Imaginem que Lula deixasse de ir à missa em homenagem de sua esposa recém-falecida por estar na prisão. Os helicópteros e as viaturas chegam, carregando os homens de preto, em coletes à prova de bala. Lula vai à janela ou às câmeras, e rememora os milhares de manifestantes que ocupam o Sindicato dos Metalúrgicos, ou as centenas de milhares de pessoas que assistem a operação de suas casas, com sua capacidade retórica usual, que os policiais o levam antes que pudesse honrar sua amada no dia de seu nascimento. Os manifestantes, já mais ou menos dispostos a resistir, se enfureceriam, e para boa parte dos que assistiam àquela operação policial a história deixaria de ser a de um homem que, tendo cometido crimes, deve ir à prisão, e passaria a ser a de uma tropa que impede um ex-presidente popular de atender à missa da ex-primeira-dama (talvez ainda mais popular, em certo sentido).
Voltemos à realidade concreta: na tarde de sexta-feira, o economista Marcio Pochmann, ligado à Fundação Perseu Abramo, declarou à TVT que Lula estava em contato com a PF. Há portanto a possibilidade de terem inclusive acordado a realização da prisão somente depois da missa de Marisa Letícia. Amanhã**, portanto, deve ser o desfecho dessa história, para a desilusão dos que pensam que, nos 49 do segundo tempo, dois anos após o golpe, seria possível reverter anos de imobilismo com uma manifestação apenas. Já é tarde demais.
Qual seria a alternativa? Impedir indefinidamente a prisão de Lula com algumas centenas, talvez alguns milhares, de manifestantes? Viver o resto de sua vida cercado, entrincheirado no Sindicato? Ainda que fosse este o caso, seria infrutífero. Determinaria-se a invasão, ora ou outra. A concessão desta janela de tempo para Lula faz parte de um esforço dos que golpearam o Brasil em 2016 em manter tudo sob a carapuça democrática. Isso, para eles, é fundamental. Lula pode ter tido esta carta na manga, mas como já venho argumentando, há cartas em coturnos – a declaração de Villas Boas na terça-feira é a prova máxima.

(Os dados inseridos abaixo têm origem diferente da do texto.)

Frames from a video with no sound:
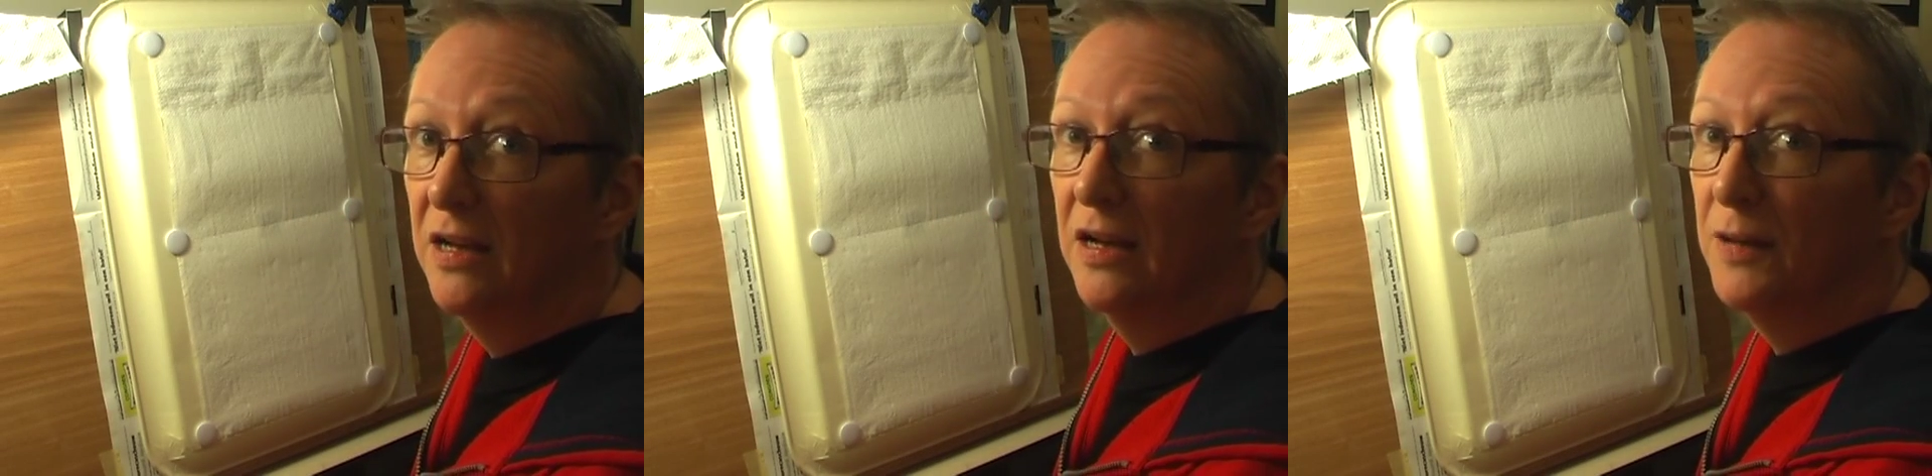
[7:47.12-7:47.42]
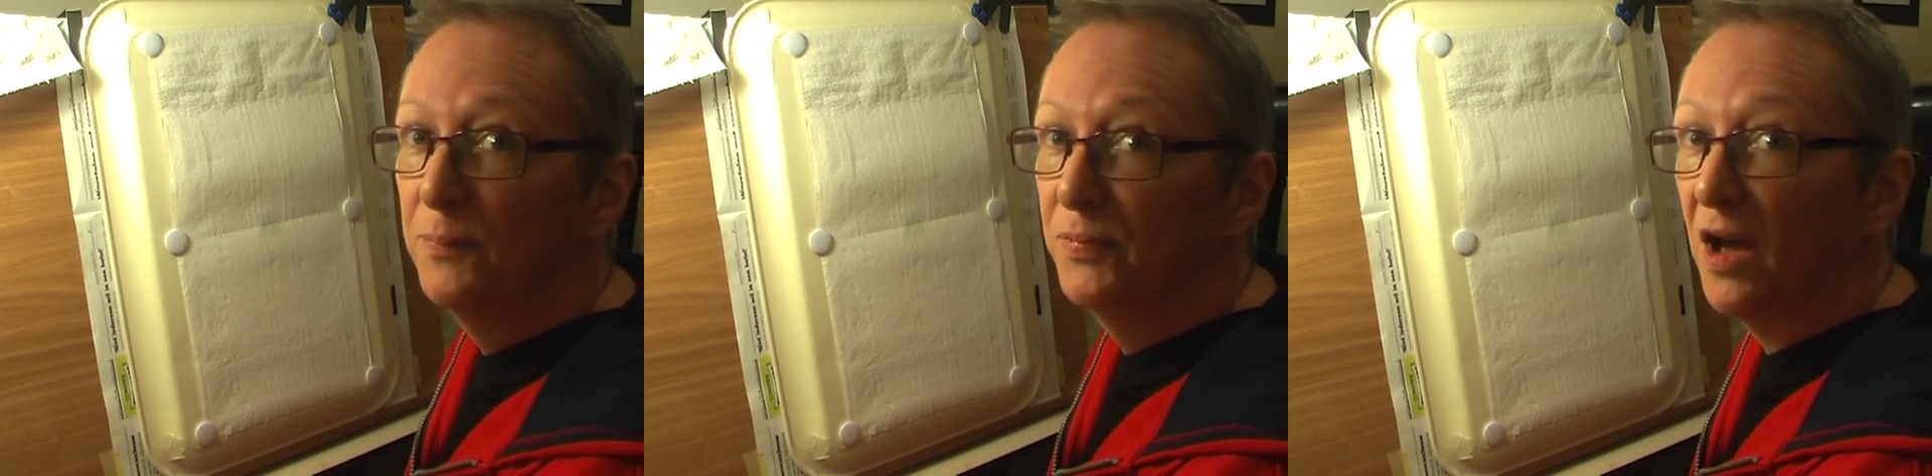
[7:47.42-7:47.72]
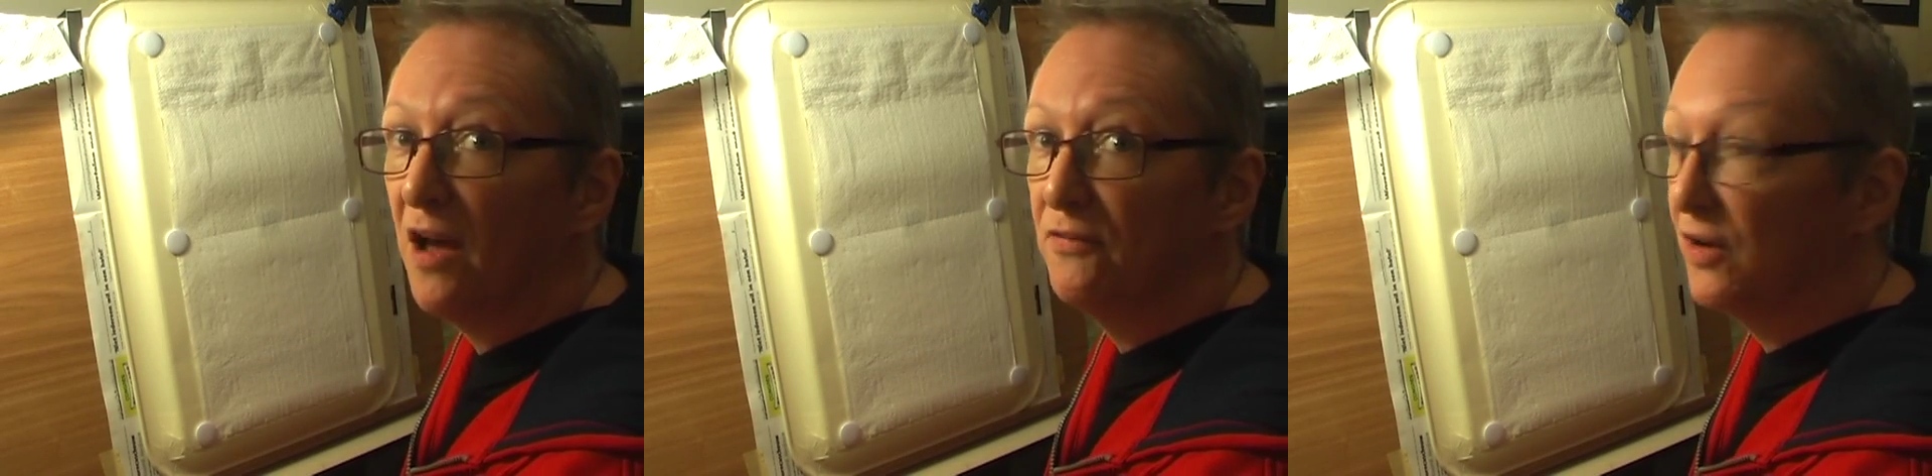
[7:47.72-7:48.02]
Um,
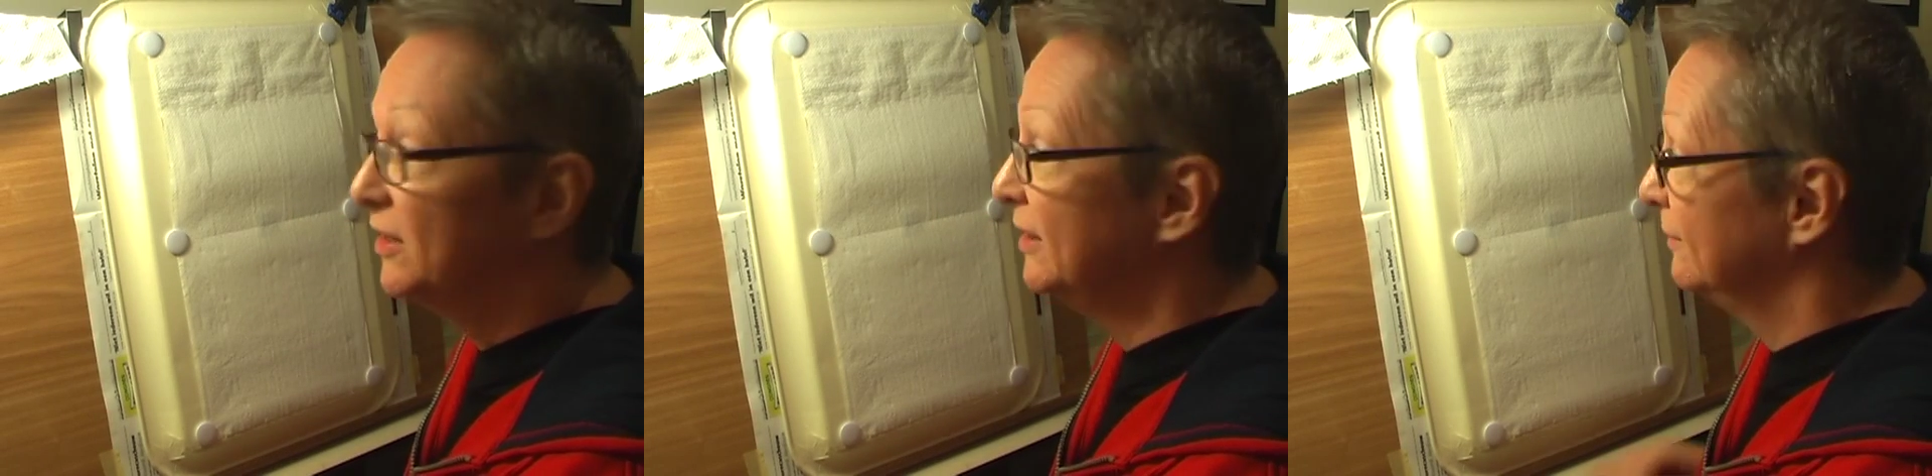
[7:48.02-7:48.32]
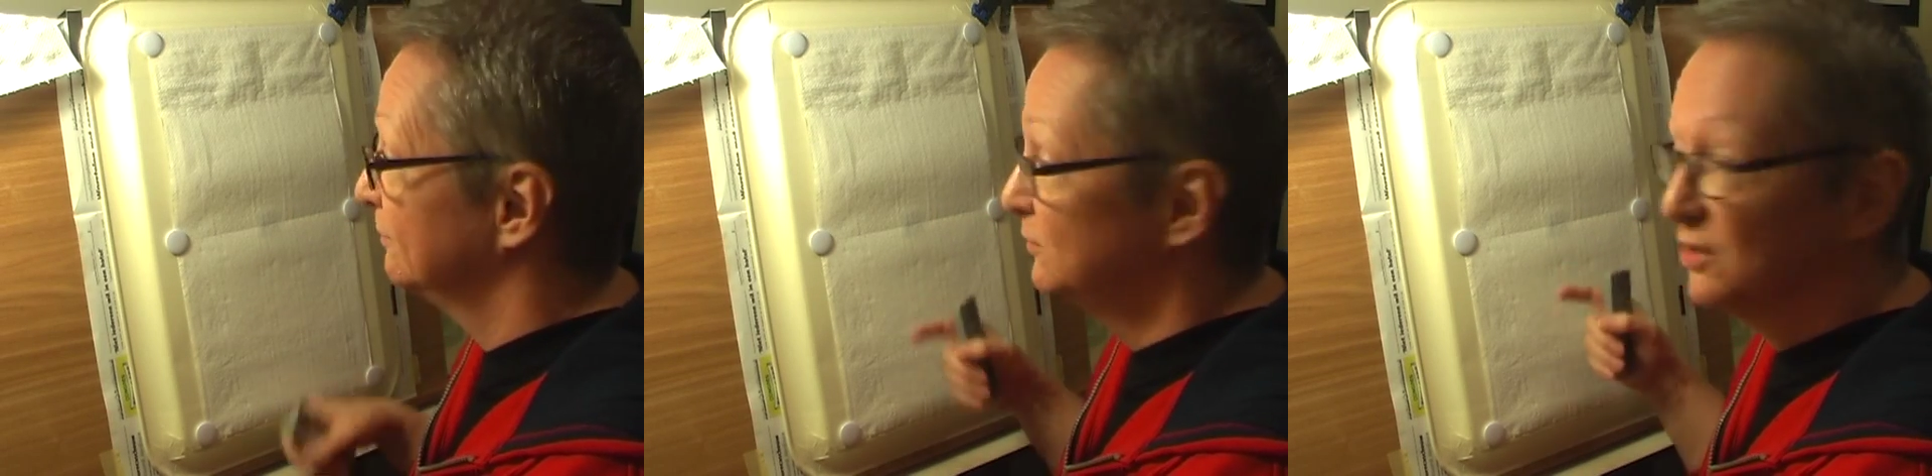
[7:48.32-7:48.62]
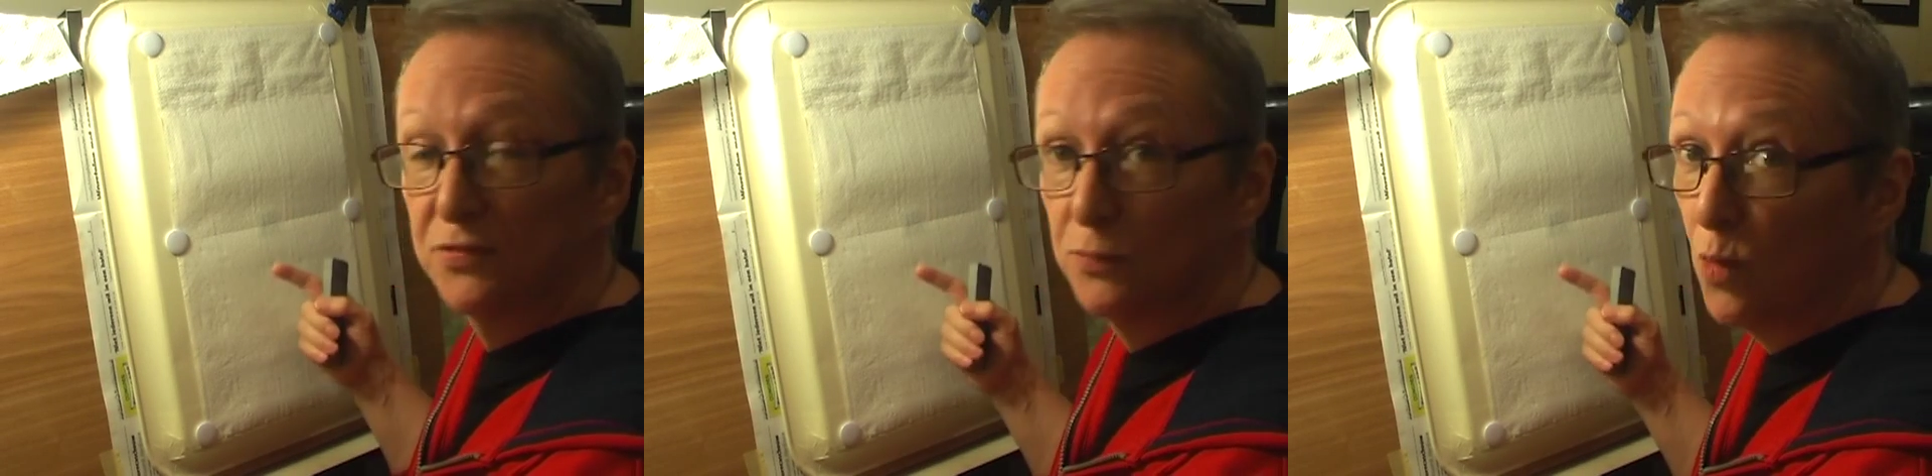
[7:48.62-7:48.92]
I find it,
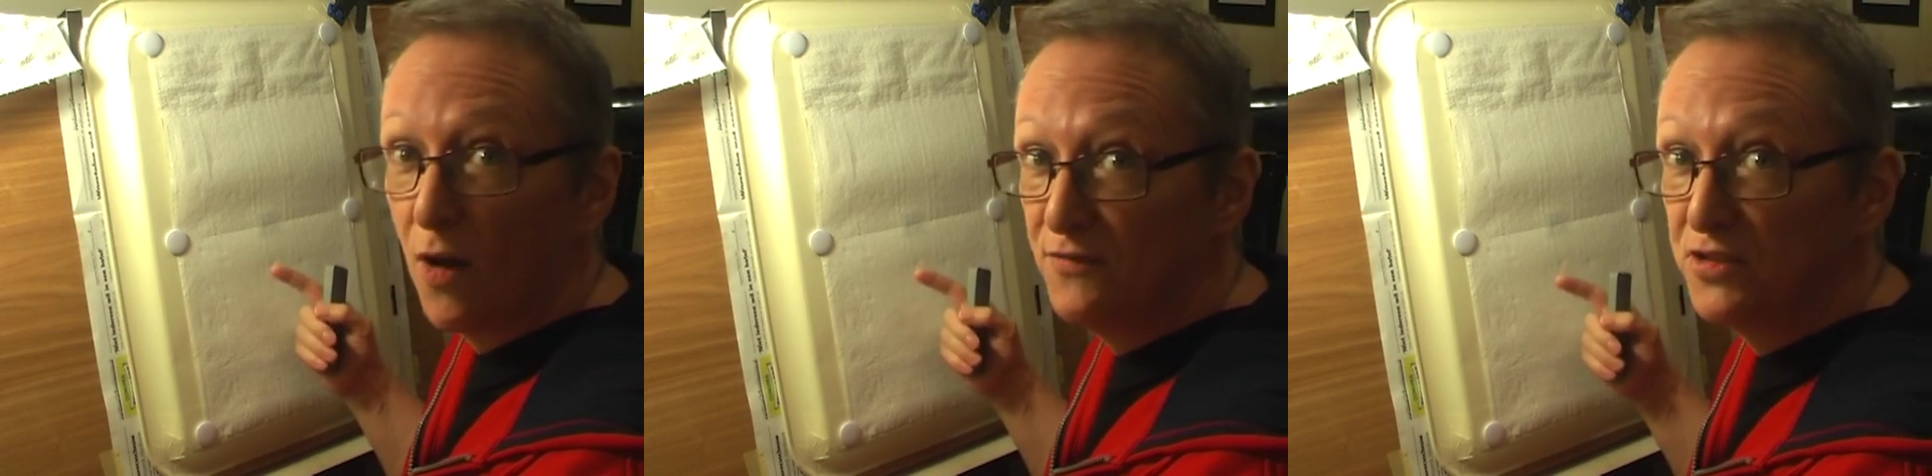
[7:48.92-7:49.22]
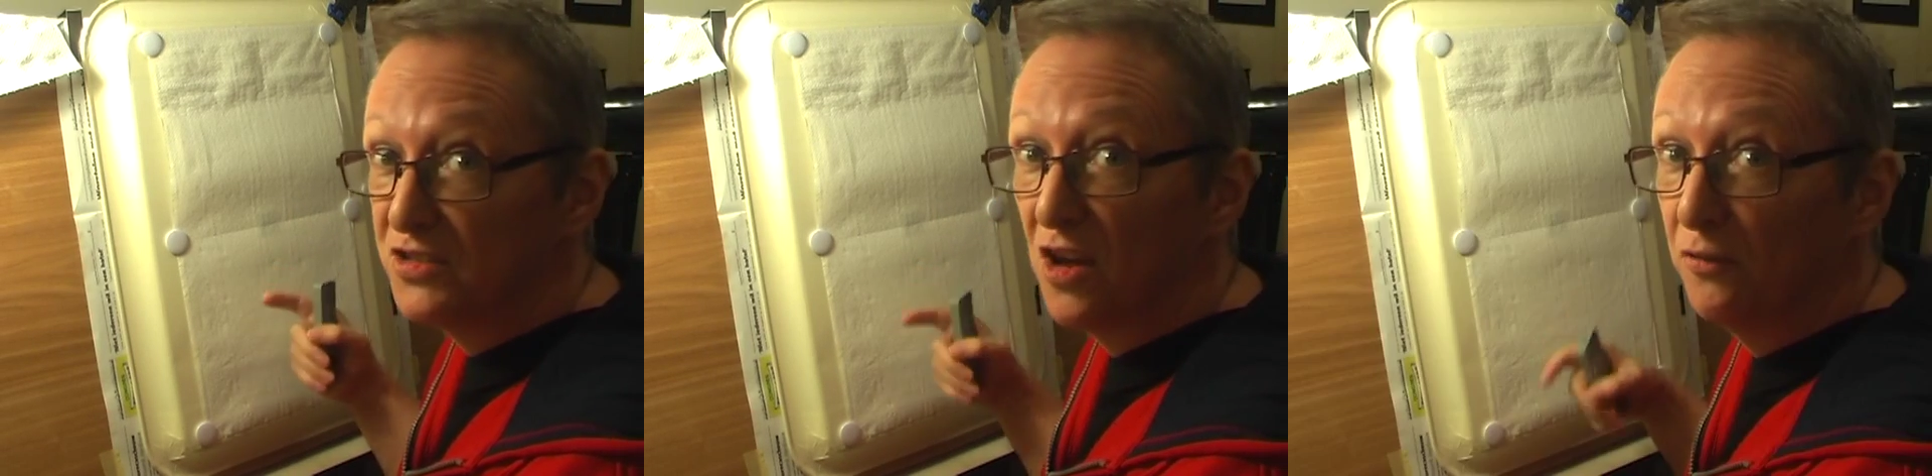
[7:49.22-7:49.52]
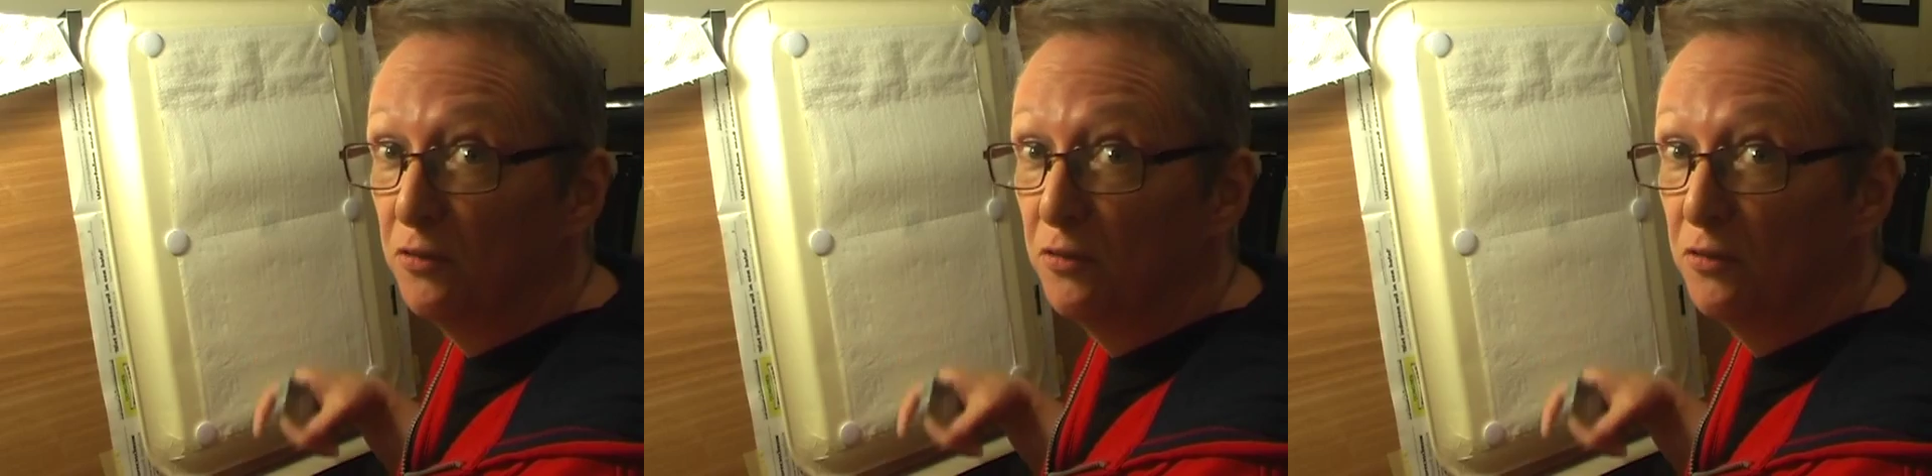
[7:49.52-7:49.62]
just from what I've just done,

*Foi também nesta sexta-feira, ironicamente, que completei um trabalho de mais ou menos seis meses, que será publicado como um livro em breve pela Revista Opera, sobre o golpe de 2016. O título será “Golpe é Guerra – Teses para enterrar 2016.”
**Naturalmente há a possibilidade da prisão só se realizar à posteriori, dado que a missa de Marisa Letícia também se tornará um evento público e político. Mas aposto, e ressalvo que neste ponto somente por uma leitura sentimental de Lula, que o ex-presidente se entregará amanhã, após a missa, fazendo um discurso apaziguador.